Are you addicted to YouTube? No, I wouldn’t say that about myself, but gosh, it’s rather amazing what you can find on there. At home with the kids lately, we’ve been looking at classic bits of The Electric Company, the 1970’s Children’s Television Workshop educational show which spans the period of late Tom Lehrer to early Morgan Freeman. Part of what makes YouTube great is that it’s so easy to use. You put a phrase into the search window, and some computer somewhere (don’t ask me where) quickly finds the data that you are looking for. Then you just click a button and the videos come streaming onto your computer, without a whole lot of effort from you. You don’t have to know what computer disk the file resides on, or the directory structure of that computer. For all you know, the video might be coming from several different computers at once, with the source being adjusted in real time to give the best streaming performance.
Now, compare that to how we go about getting our data in particle physics experiments. Back in the day, you definitely had to know the exact directory and exact file names of the dataset that you wanted to analyze, and then carefully type that into your computer programs. A single typo could destroy hours or days of computing effort. We’ve largely gotten past that — we have better technology for file catalogues, such that you can just specify the name of a dataset, and all the file names will be looked up for you. But we are still largely constrained by “data locality,” the requirement that your analysis program must be running on a computer in the same room as the computer that has the disk with your data on it. This constraint leads to a variety of optimization problems. What if a dataset gets popular all of a sudden — are there enough processing resources in the right place to handle the demand? Can you get more copies out to the bigger processing centers quickly? Are you then under-using other centers and letting CPU cycles go idle? If you want to run on a given dataset, you might know which computing sites have that data, but how do you know which has the most available resources right now? And finally, what if data at a site gets corrupted? Will all the jobs running in that computer room start failing? Needless to say this doesn’t sound like YouTube at all.

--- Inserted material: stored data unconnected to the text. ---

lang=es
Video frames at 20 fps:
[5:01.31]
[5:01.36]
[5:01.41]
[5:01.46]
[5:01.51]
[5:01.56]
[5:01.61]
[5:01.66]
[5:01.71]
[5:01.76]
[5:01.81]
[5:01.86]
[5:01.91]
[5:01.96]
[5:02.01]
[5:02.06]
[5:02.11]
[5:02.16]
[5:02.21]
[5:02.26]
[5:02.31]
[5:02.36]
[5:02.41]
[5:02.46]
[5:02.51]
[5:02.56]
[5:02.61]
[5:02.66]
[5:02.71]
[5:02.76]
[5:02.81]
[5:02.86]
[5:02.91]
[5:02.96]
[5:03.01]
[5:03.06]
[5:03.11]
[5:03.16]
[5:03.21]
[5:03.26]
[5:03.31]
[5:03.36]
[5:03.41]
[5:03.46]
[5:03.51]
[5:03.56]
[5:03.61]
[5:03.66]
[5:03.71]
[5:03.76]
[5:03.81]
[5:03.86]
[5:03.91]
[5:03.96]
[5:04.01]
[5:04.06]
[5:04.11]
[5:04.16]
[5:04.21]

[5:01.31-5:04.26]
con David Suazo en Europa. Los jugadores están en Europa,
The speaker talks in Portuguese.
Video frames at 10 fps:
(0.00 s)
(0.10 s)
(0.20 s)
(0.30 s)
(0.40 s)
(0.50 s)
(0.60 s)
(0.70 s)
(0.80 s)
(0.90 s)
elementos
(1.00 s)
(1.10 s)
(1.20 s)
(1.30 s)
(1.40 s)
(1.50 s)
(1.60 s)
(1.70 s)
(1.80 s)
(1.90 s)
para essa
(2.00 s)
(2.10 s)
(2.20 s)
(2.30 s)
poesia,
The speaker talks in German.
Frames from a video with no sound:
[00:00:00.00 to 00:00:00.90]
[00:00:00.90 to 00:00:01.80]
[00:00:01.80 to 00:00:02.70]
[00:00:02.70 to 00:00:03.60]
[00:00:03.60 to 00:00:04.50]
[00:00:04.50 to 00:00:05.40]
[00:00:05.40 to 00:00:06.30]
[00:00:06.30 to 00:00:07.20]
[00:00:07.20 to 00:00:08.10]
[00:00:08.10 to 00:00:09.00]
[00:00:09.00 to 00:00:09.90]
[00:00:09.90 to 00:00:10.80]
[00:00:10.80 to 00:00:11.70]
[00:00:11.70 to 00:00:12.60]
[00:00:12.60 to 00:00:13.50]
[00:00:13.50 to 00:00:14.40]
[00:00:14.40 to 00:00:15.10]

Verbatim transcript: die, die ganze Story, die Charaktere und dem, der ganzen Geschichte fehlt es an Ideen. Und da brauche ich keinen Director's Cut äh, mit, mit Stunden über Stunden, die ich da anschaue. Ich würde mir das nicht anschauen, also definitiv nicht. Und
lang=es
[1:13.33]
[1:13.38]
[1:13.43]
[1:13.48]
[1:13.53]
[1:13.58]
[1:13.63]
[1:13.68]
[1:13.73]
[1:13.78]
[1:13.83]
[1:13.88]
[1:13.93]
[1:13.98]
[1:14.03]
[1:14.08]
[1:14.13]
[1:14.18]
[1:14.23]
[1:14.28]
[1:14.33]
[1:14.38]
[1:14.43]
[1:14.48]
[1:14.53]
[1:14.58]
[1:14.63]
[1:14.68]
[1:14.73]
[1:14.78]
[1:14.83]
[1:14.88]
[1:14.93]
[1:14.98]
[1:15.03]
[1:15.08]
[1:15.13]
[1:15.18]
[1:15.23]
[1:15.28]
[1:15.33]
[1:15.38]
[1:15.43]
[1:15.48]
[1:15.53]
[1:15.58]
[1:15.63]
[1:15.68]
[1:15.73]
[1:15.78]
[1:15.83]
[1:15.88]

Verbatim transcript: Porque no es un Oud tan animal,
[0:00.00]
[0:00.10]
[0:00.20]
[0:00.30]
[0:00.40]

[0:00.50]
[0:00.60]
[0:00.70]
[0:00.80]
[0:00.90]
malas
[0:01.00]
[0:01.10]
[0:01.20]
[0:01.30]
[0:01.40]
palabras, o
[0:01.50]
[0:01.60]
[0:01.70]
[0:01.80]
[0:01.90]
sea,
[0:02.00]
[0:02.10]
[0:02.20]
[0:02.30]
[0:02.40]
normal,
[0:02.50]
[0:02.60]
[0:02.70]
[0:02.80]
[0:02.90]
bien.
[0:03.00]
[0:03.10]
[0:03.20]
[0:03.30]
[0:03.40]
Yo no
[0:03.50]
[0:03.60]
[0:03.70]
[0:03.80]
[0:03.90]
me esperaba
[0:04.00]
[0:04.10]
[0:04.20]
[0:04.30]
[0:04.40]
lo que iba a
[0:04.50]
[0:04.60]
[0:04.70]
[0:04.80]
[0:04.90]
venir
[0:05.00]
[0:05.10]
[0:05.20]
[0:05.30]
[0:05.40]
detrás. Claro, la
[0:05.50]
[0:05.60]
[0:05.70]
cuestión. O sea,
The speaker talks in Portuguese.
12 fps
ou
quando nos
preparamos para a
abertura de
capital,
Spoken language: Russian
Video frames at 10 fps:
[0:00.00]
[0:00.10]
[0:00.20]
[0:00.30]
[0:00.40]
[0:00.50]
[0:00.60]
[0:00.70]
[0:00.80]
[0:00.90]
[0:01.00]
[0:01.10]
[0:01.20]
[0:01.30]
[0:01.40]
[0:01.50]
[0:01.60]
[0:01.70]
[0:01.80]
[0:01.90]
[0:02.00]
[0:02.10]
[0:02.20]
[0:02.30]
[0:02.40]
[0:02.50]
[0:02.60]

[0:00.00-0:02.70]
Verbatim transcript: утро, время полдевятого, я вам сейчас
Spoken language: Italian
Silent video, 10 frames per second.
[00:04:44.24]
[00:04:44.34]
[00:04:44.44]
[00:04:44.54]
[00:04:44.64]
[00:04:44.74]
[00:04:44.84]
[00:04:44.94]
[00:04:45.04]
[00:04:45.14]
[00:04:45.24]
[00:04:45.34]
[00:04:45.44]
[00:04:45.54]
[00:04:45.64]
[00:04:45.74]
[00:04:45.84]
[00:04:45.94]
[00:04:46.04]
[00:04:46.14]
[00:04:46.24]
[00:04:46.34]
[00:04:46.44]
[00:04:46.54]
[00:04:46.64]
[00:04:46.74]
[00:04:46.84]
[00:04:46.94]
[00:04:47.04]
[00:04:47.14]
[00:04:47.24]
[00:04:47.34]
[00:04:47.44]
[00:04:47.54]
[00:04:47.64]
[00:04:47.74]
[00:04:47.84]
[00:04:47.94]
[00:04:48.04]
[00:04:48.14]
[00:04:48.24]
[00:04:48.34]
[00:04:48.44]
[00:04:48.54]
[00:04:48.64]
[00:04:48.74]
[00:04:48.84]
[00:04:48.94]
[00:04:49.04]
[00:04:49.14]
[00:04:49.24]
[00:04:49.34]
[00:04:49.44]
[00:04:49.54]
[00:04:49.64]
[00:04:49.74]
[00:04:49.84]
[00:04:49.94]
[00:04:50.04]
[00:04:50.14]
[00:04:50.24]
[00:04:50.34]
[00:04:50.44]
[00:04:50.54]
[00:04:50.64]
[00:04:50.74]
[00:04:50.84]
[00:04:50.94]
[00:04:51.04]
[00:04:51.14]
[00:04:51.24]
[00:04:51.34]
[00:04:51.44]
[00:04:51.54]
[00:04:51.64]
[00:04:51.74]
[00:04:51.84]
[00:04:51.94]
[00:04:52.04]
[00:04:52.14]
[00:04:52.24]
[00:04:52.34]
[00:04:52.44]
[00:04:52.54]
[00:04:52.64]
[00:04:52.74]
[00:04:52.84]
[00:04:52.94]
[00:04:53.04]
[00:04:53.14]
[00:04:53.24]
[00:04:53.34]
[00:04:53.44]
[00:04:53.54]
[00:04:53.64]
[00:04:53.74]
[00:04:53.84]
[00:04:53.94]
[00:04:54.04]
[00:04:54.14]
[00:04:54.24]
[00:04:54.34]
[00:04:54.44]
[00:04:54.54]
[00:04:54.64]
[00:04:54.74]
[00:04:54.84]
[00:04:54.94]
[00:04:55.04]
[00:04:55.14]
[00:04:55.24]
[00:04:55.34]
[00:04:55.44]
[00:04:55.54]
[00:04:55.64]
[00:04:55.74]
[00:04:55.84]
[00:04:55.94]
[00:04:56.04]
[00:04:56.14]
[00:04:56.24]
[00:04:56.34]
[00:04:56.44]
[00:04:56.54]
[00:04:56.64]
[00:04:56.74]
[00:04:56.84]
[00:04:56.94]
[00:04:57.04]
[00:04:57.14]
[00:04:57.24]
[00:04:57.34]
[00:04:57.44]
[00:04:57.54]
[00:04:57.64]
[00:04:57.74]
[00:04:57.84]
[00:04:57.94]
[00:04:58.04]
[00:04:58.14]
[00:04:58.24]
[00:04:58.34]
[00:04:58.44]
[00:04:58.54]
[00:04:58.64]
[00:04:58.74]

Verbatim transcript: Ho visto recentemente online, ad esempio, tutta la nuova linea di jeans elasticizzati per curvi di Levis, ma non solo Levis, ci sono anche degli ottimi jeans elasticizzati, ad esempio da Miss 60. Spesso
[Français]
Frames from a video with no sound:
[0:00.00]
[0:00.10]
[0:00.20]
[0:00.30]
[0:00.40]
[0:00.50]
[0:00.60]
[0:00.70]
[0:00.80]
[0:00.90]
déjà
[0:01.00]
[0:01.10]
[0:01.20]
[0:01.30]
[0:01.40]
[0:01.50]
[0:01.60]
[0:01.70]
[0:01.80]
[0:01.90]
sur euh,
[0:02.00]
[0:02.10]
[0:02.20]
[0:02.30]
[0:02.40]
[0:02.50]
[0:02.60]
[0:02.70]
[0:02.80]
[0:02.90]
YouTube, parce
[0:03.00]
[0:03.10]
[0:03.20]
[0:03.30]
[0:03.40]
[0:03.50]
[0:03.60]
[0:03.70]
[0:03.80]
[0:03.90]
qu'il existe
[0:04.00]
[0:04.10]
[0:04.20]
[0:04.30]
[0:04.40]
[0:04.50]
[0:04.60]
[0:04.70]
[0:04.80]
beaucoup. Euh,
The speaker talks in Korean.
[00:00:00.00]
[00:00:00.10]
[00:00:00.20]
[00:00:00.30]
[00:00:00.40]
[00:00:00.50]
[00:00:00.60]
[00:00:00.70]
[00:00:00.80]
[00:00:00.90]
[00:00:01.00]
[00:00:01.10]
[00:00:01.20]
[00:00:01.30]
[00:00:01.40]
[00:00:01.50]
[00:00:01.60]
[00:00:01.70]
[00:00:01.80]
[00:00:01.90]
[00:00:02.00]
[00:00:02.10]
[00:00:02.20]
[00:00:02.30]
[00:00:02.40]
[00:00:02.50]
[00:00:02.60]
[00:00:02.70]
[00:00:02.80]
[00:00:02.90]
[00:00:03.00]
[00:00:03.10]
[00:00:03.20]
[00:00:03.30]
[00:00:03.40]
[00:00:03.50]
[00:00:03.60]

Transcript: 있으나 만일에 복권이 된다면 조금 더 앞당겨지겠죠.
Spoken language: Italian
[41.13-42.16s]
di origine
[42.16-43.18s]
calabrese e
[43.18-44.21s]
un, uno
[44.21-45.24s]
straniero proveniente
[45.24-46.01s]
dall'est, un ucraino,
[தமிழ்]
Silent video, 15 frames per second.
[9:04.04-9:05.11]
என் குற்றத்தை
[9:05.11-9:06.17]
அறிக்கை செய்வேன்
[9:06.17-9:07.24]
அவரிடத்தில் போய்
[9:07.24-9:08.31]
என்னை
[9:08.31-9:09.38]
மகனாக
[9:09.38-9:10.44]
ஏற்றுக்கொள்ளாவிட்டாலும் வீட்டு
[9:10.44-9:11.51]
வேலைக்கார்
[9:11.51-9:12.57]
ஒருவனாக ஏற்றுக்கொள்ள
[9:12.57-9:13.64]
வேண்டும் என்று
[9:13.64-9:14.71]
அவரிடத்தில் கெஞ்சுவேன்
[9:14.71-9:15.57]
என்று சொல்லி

I and some colleagues are working on a project that tries to change this. We’ve called it “Any Data, Anytime, Anywhere,” as our goal is to make it as easy to access LHC data as it is to access a YouTube video. At the heart of the system is a “redirector,” a system that serves as a giant index of files that reside at computing sites all over the country. A computer program asks the redirector for a file, the redirector finds an optimal source for the file, and the program then reads the file from that source, without the user having to know where the file actually is. That means that the source could be thousands of miles away, and the only way for the remote reading to be efficient is for it to be nearly as fast as reading from a computer in the same room, so some effort has gone into making that happen. Once you have removed the data locality requirement, all sorts of things are possible. If a file is corrupt at one site, it could introduce a fallback mechanism so that a read failure results in an attempt to get the same file through the redirector instead. If a particular site gets overloaded with jobs, we could start to migrate them to a less busy site, even if that site doesn’t actually have the data that the jobs want; they can be obtained through the redirector instead. That could lead to a better global balancing of supply and demand for resources. While we imagine that it’s computers at CMS institutions that will be reading the data, there’s nothing to stop any computer anywhere from reading the data, even if it is not part of CMS. That could really fulfill the promise of grid computing — if we can borrow a computer for a few hours, we can use it to analyze CMS data even if that computer starts out knowing nothing about CMS. It also gives us a straightforward way to use cloud-computing resources, if that were to turn out to be cost effective.
And on top of all that, what stops this from being limited to the LHC? Many disciplines have large datasets that need to be analyzed by distributed teams of scientists. In principle, they could use the same infrastructure. We’re hoping that this technology could eventually be used across the sciences and even into emerging fields like digital humanities. If that were to happen, then researchers from all sorts of disciplines could consider themselves Easy Readers, at least as far as their data is concerned.